Thursday, September 24, 2020

New Dad Stuart Vevers Has Created A Coach SS´21 Collection Inspired By Family

As if the events of 2020 weren’t monumental enough, in the middle of lockdown in June, Stuart Vevers became a first-time father of twins. “It’s been a busy few months, let’s say that,” the Coach designer smiles on a video call from his New York office the evening before his spring/summer 2021 presentation. The arrival of the twins – named River and Vivienne – fuelled a new perspective for Vevers, who had the option to extend his paternity leave and skip a season, but decided not to. “I thought, actually, it’s really important that we continue creating and try to understand what Coach’s role is in the world now.”

The answer to his question was to be found in the way his team’s interactions changed during quarantine. “We had a lot of conversations as a team. We were more a part of each other’s lives. You saw into each other’s worlds. You had to turn up more human. That’s how we approached designing the collection: what felt important to us as designers, what we wanted to convey.” Like many in the fashion industry, Coach was faced with an autumn/winter 2020 collection that inevitably “wouldn’t get a lot of airtime” once it hit stores, as Vevers put it. “People had other priorities.”

Sensing the winds of change in fashion – from calls for sustainability and anti-disposability to an appetite for anti-obsolescence – he decided to make his last collection part of his new one (the two effectively are integrated on Coach.com). It inspired him to dig deeper into the existing treasures of the brand and unearth his favourite pieces from Coach’s history. From Bonnie Cashin’s bags from the 1960s to jumpers and slippers from Vevers’s own seven-year residency at the brand, he re-issued garments and accessories he felt deserved a second wind.


Then, he added the season’s touch: childlike doodles on otherwise sophisticated coats, meant to imbue the garment with a certain sense of history and soul, as if someone had been scribbling on them over an extended period of time. Through their many emotional conversations as a team, the Coach gang arrived at the idea of family. “We talked about how we’d connected more with our families during this time,” Vevers recalls, “which led us to think about our Coach family.” He invited a cast of famous faces, all part of his own history at the brand, to star in a campaign shot around the world through iPhones, orchestrated remotely by Juergen Teller in London.

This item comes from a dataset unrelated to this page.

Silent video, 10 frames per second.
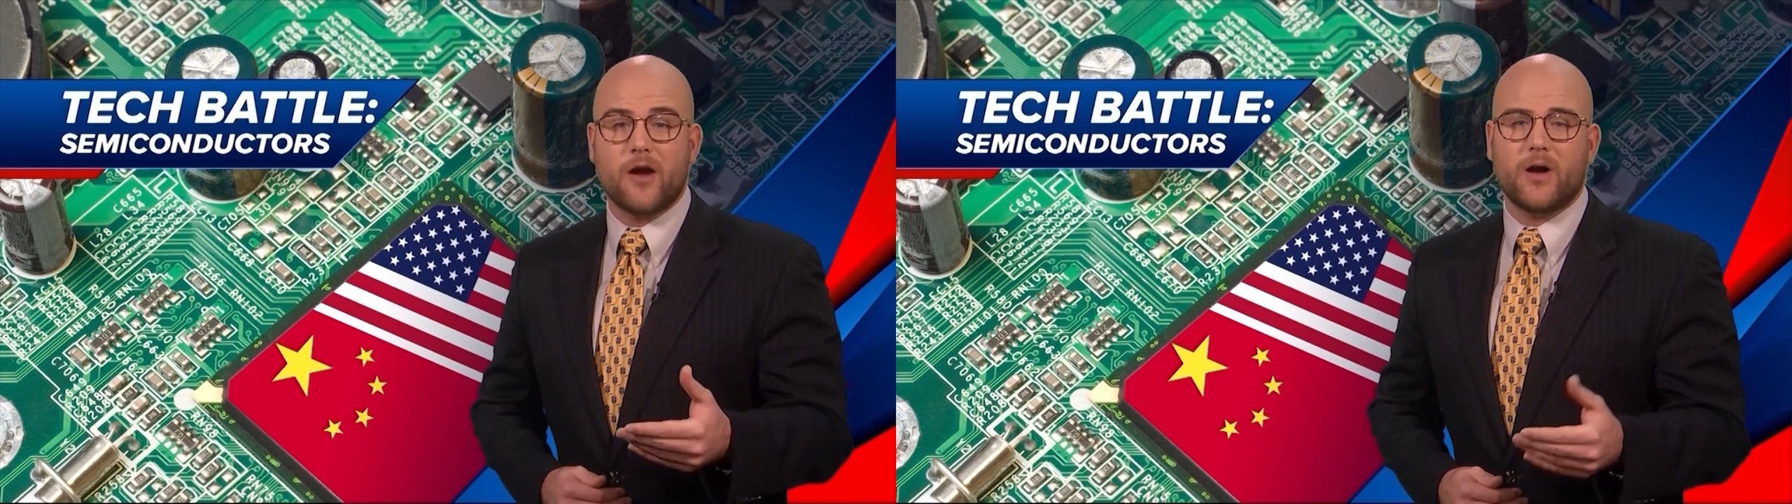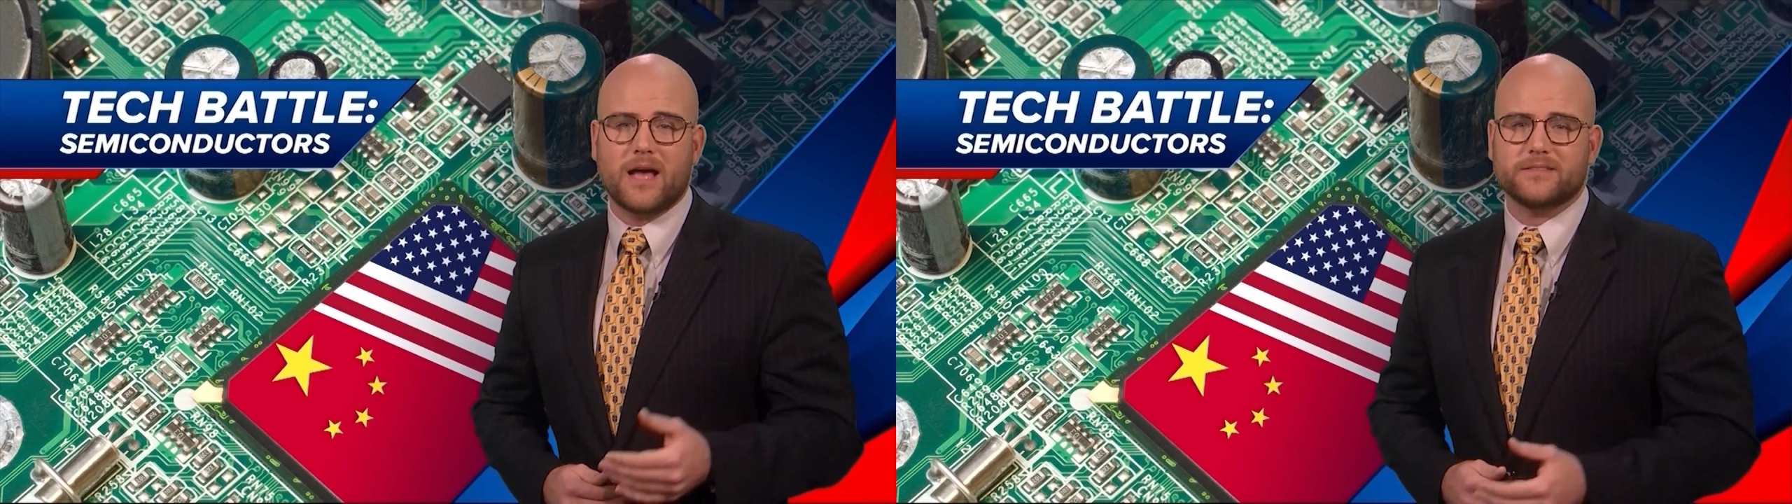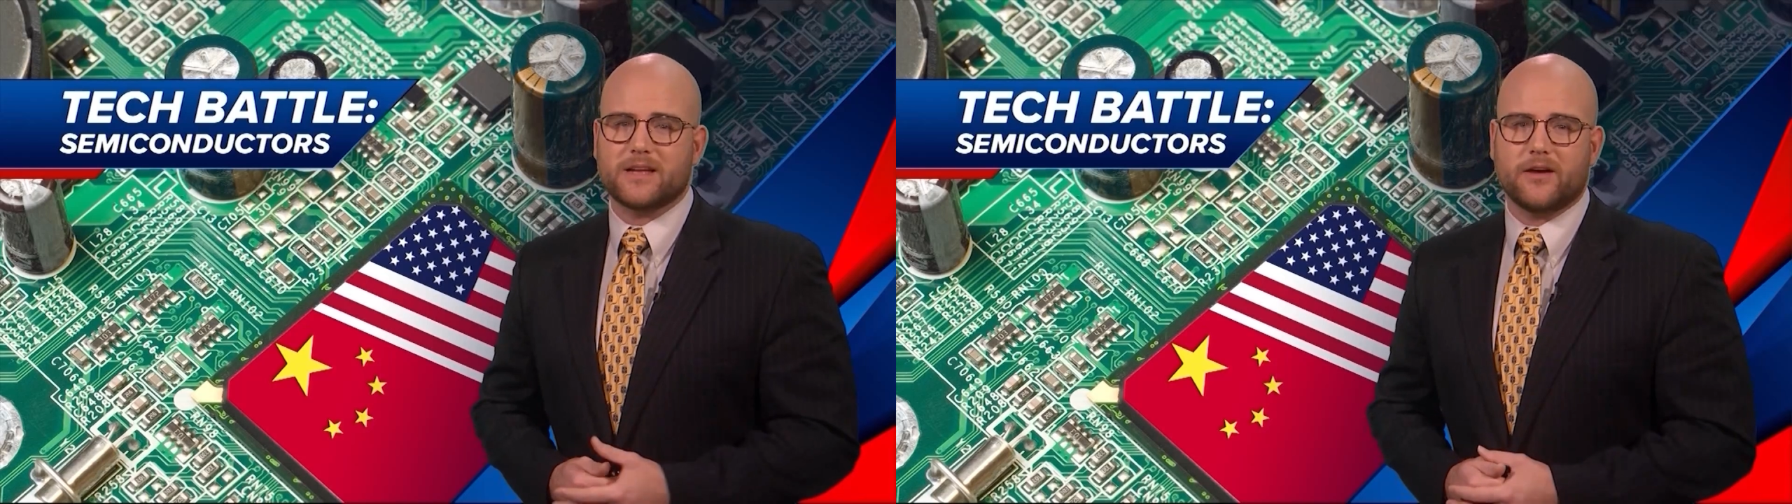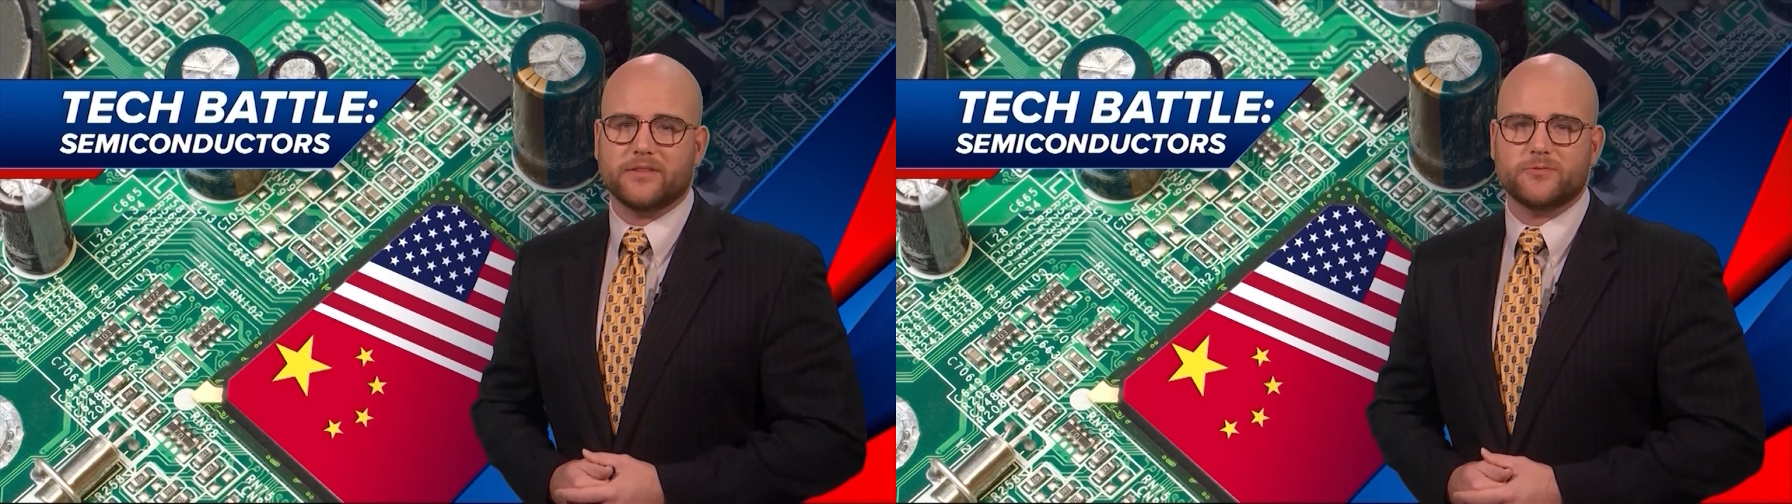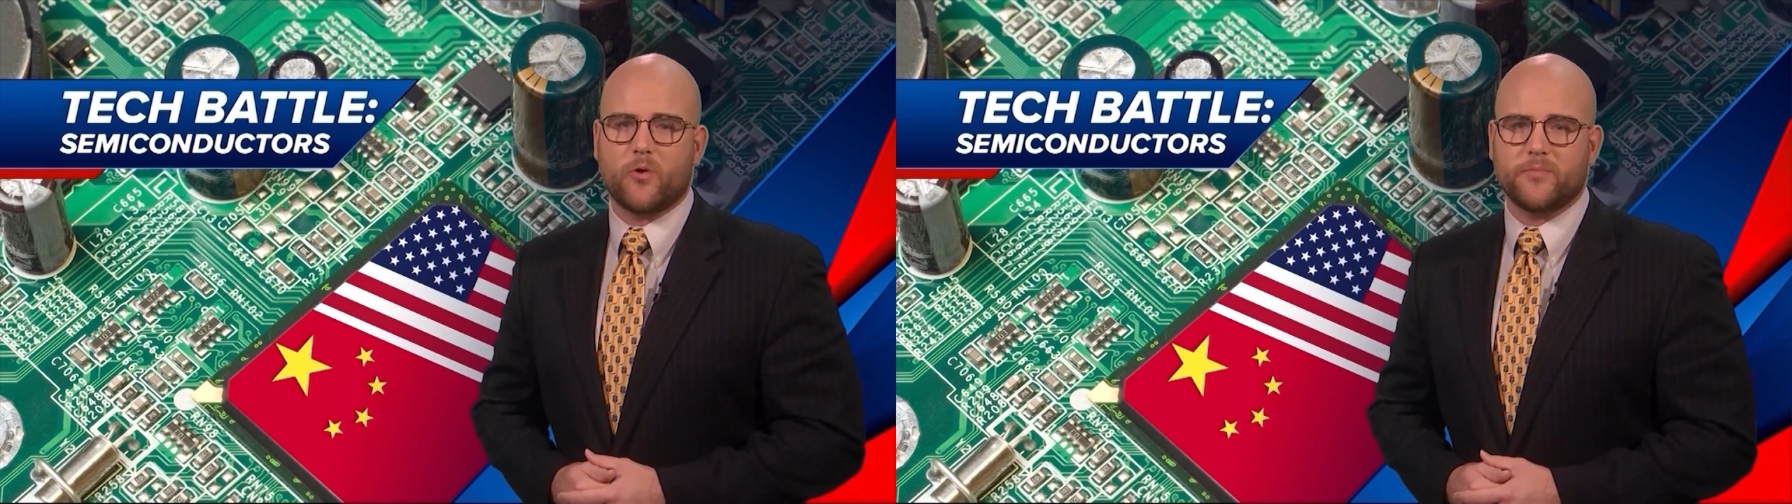hostile
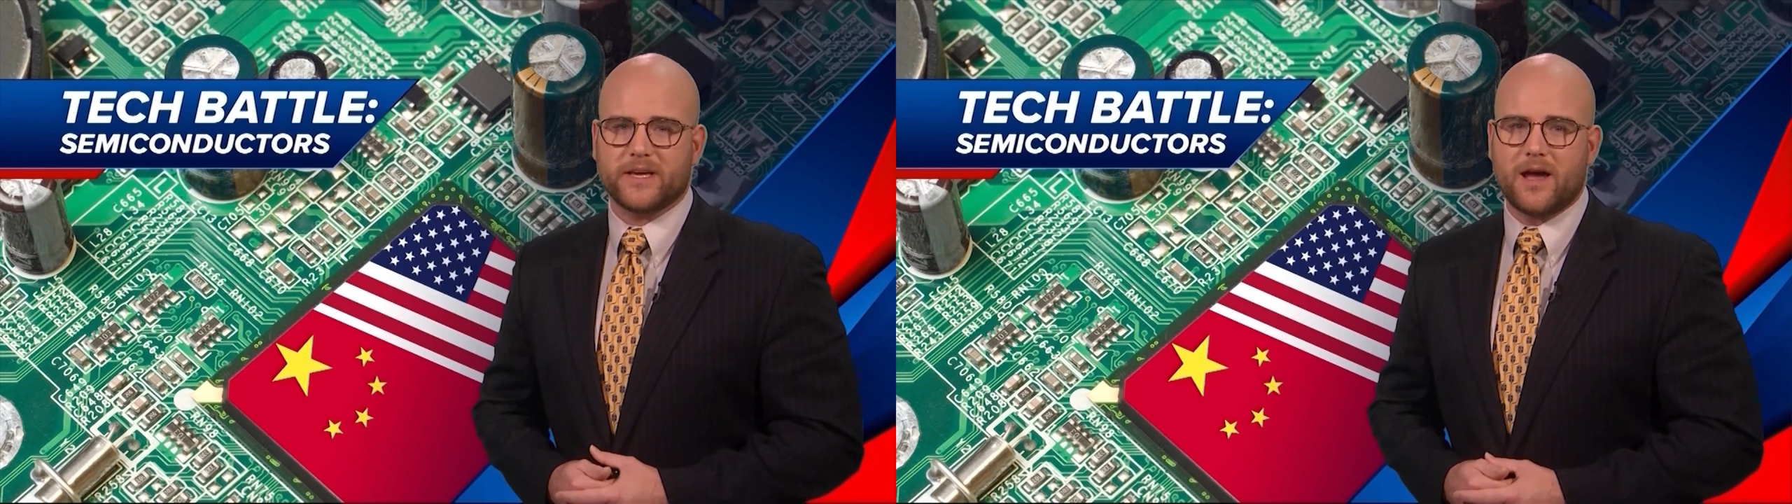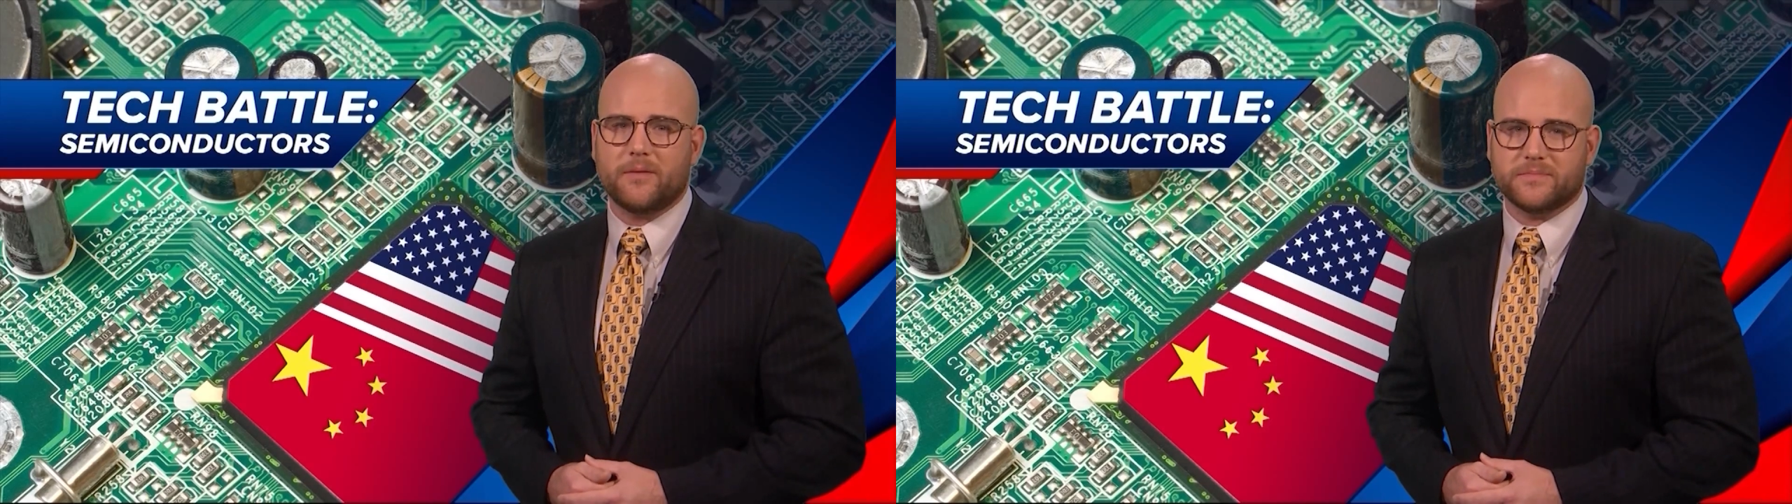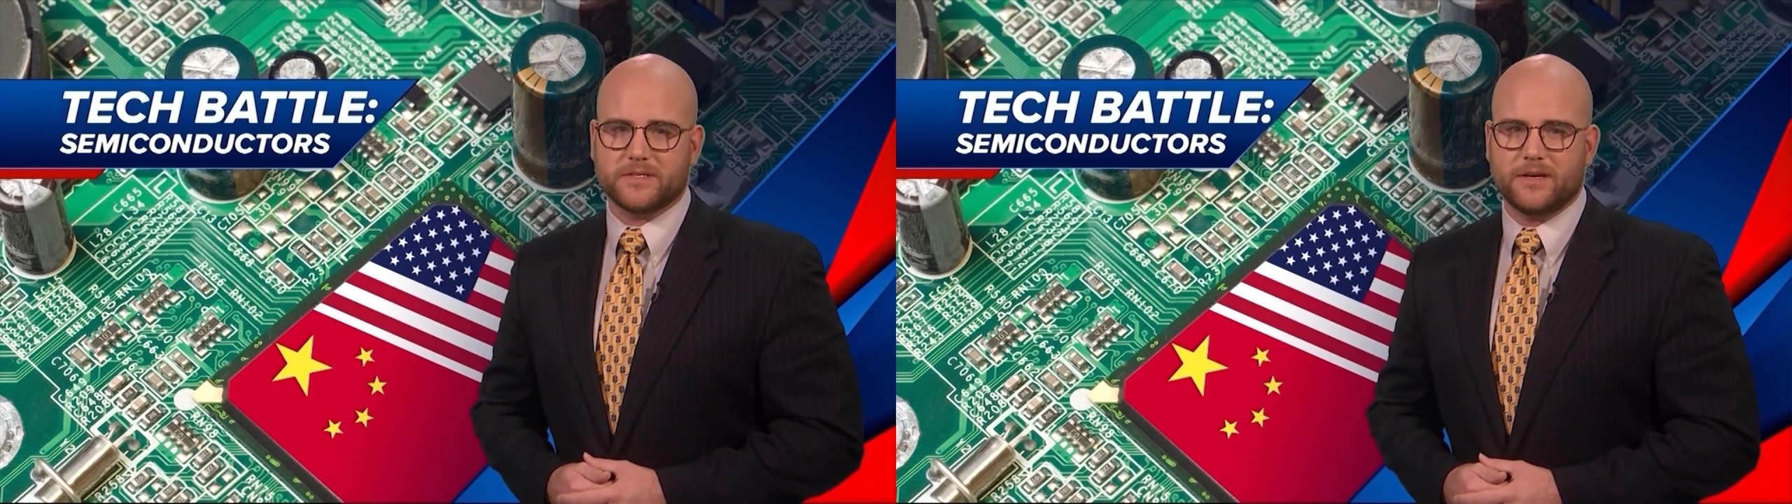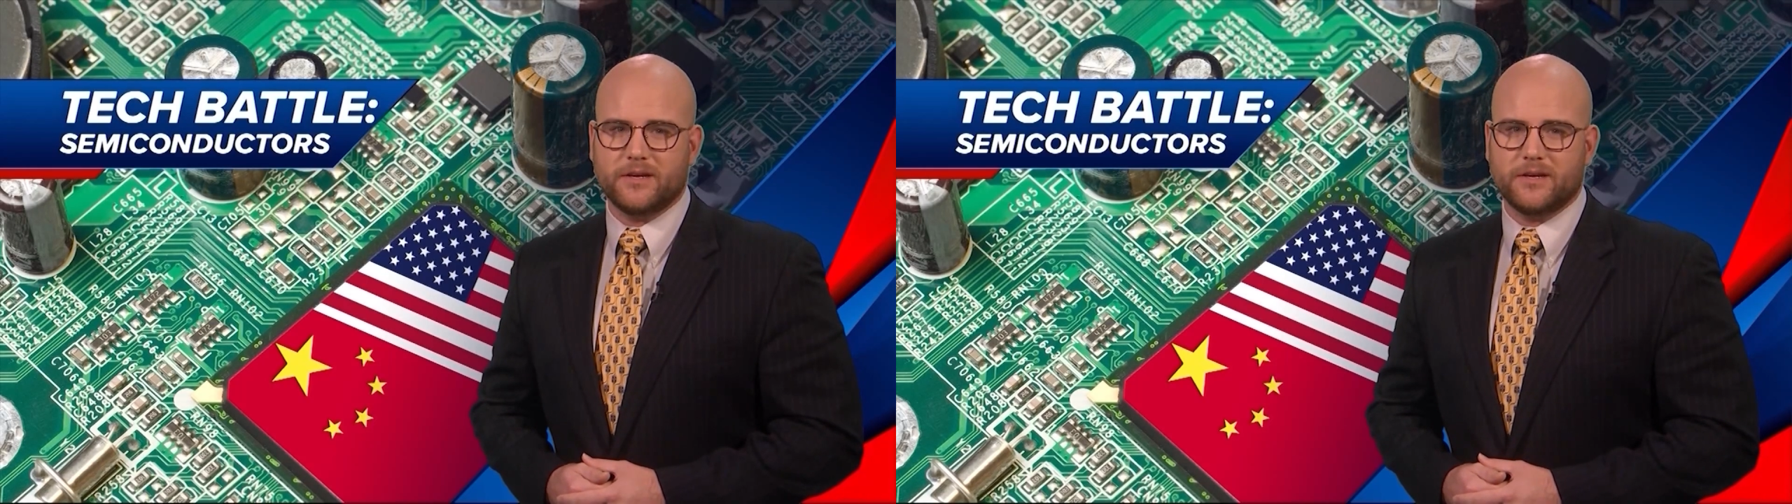this war becomes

Vevers’s friend Megan Thee Stallion is pictured in a desert setting in Los Angeles wearing a re-issue of the first bag Bonnie Cashin designed for Coach in 1963. Shot in London, Kate Moss wears the Jean-Michel Basquiat-adorned coat from autumn/winter 2020 layered over a new dress, with an upcycled vintage bag embellished with seasonal doodling embroidery. Kaia Gerber is photographed in New York City wearing a dress that looks like an old hand-me-down with her name embroidered on it. Other guest stars include Cole Sprouse, Debbie Harry, Kiko Mizuhara, Jeremy Lin, Jon Batiste, Paloma Elsesser, Hari Nef, Binx Walton, Lexi Boling, Xiao Wen Ju, Kelsey Lu, Bob the Drag Queen and Rickey Thompson.

Captured – also remotely – in a short film that serves as Coach’s presentation in lieu of its traditional runway show at New York Fashion Week, the collection is an illustration of the themes that have filled the minds of the fashion industry and its consumers since our worlds changed this spring. Resourceful, thrifty and with a stripped-down, back-to-basics quality that seems to resonate with the our current mindset, it’s Vevers testament to the monumental makeover we’ve all experienced this year. And, no doubt, the new perspective gained with fatherhood.